Set auto_migrate = false to disable automatic migrations:

[db]
auto_migrate = false

Then run migrations manually using the kipuka migrate command:

# Show pending migrations
kipuka migrate status

# Apply pending migrations
kipuka migrate run

Best Practices

  • Production: Run migrations as a separate step before starting the server. This allows you to review migrations, test them in a staging environment, and coordinate downtime if necessary.
  • Development: Use auto_migrate = true for convenience.
  • Idempotency: Migrations are idempotent and can be re-run safely. If a migration is interrupted, re-running it will complete the operation.

max_connections Tuning

The max_connections setting controls the size of kipuka’s database connection pool. Tuning this parameter is critical for balancing resource utilization and performance.

Default

The default is 5, which is suitable for SQLite and small deployments with low concurrency.

Tuning Formula

Start with the formula:

max_connections = workers * 2

Adjust based on monitoring and observed load. For example, if kipuka is configured with 4 workers, start with max_connections = 8.
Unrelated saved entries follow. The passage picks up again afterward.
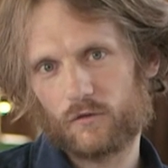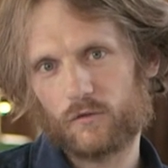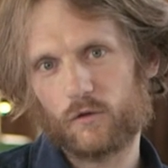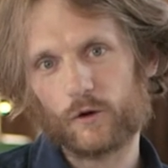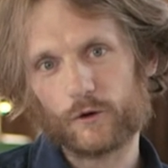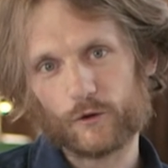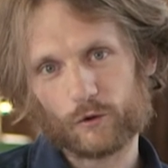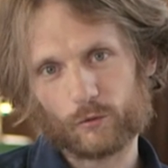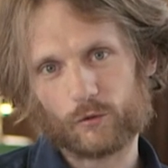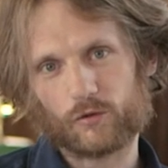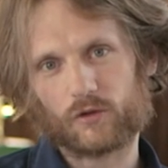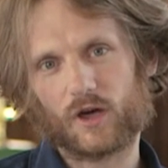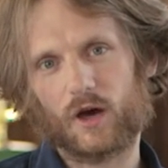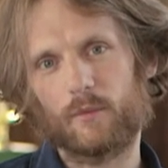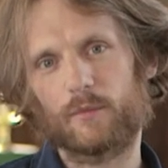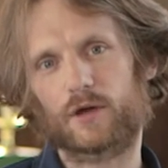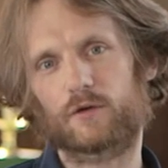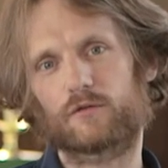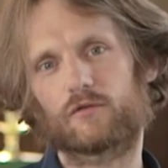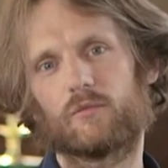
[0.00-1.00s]
voice was
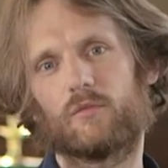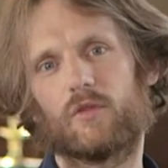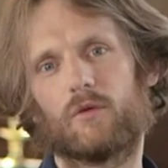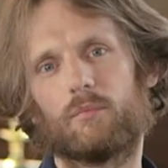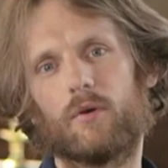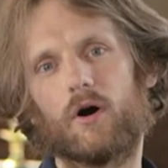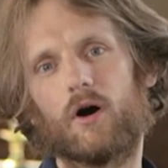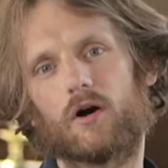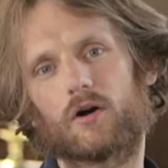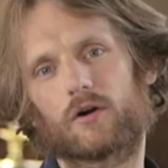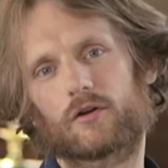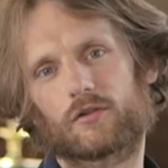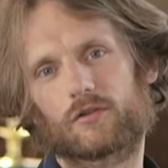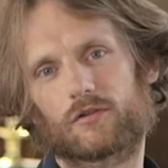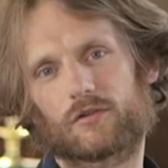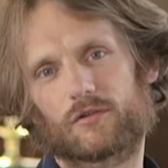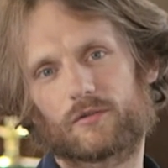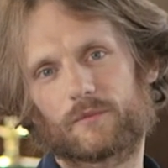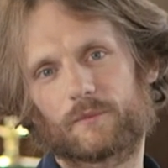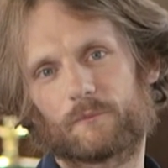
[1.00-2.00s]
coming from the
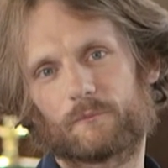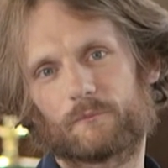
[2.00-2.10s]
box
Symptoms of Incorrect Settings

  • Too Low: Connection pool exhaustion under load. Requests will queue waiting for an available connection, increasing latency.
  • Too High: Unnecessary resource consumption (memory, file descriptors). May exceed the database’s max_connections limit, causing connection failures.

Monitoring

Use the Admin API endpoint /admin/health to monitor connection pool utilization:

curl http://localhost:8080/admin/health

The response includes metrics such as active connections, idle connections, and pool size.

PostgreSQL Configuration

Ensure PostgreSQL’s max_connections setting is higher than the sum of all kipuka nodes’ max_connections. For example:

  • 3 kipuka nodes, each with max_connections = 20 → 60 total
  • PostgreSQL max_connections = 100 → 40 connections available for other applications and administrative tasks

Credential Security

Database connection URLs often contain sensitive credentials (usernames and passwords). Follow these best practices to protect credentials:

Environment Variable Substitution

kipuka supports environment variable substitution in the url field using the ${ENV_VAR} syntax:

[db]
url = "postgres://kipuka:${DB_PASSWORD}@db.example.com:5432/kipuka"
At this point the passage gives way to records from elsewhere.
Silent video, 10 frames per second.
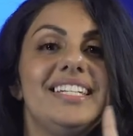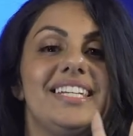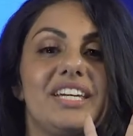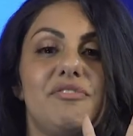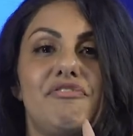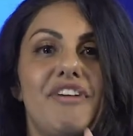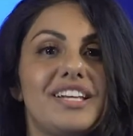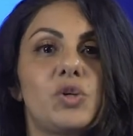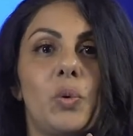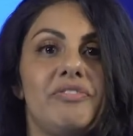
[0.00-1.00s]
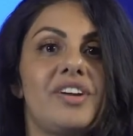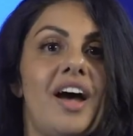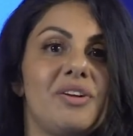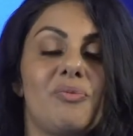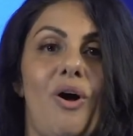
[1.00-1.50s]
to confess where we've
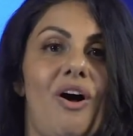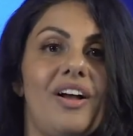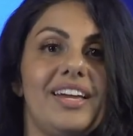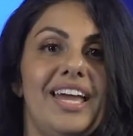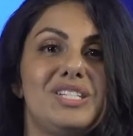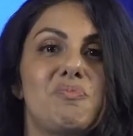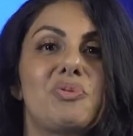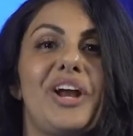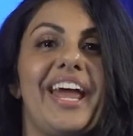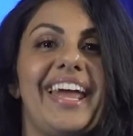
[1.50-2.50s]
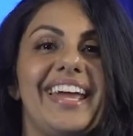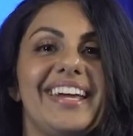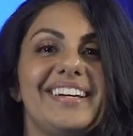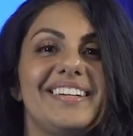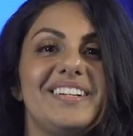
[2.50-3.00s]
got it wrong, and to pray
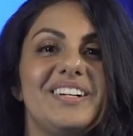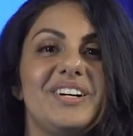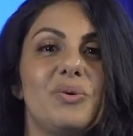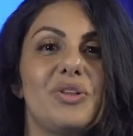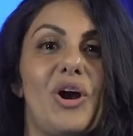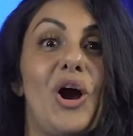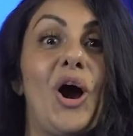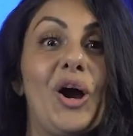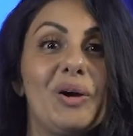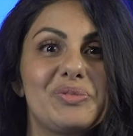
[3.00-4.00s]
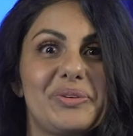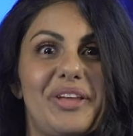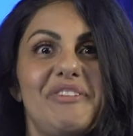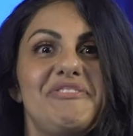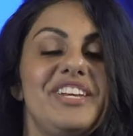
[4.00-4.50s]
with our arms, with
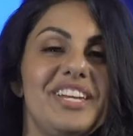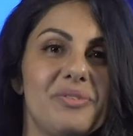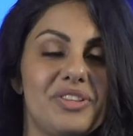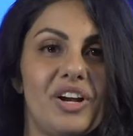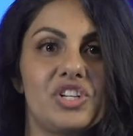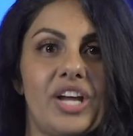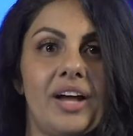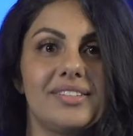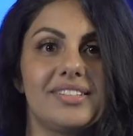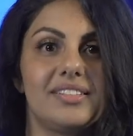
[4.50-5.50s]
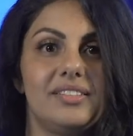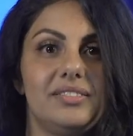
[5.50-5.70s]
our feet, with our shouts,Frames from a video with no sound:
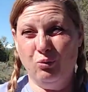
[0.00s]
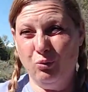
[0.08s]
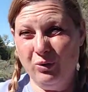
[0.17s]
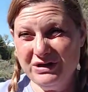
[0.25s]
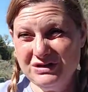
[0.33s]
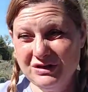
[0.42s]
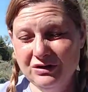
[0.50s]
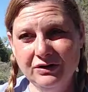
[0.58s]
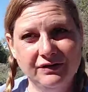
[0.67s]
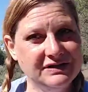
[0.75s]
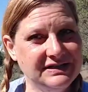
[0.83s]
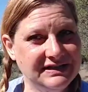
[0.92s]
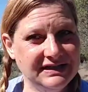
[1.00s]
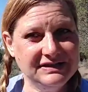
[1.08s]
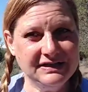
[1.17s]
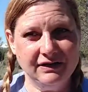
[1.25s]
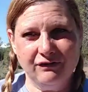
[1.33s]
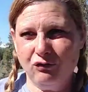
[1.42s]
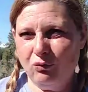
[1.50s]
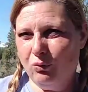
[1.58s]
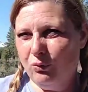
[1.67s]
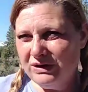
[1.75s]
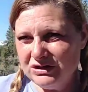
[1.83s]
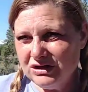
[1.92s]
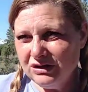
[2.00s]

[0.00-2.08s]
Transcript: winter, in the season of winter?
Set the environment variable before starting kipuka:

export DB_PASSWORD="your-secure-password"
kipuka run

Or use a systemd service file with EnvironmentFile:

[Service]
EnvironmentFile=/etc/kipuka/db.env
ExecStart=/usr/bin/kipuka run

Never Commit Passwords

Never commit plaintext passwords to version control. Use:

  • Environment variables (as shown above)
  • Secret management systems (e.g., HashiCorp Vault, AWS Secrets Manager)
  • Encrypted configuration files with restricted file permissions

Example: Secrets Manager Integration

For production deployments, consider integrating with a secrets manager:

# Fetch password from secrets manager
export DB_PASSWORD=$(vault kv get -field=password secret/kipuka/db)

# Start kipuka
kipuka run

This ensures credentials are never written to disk in plaintext and can be rotated without modifying configuration files.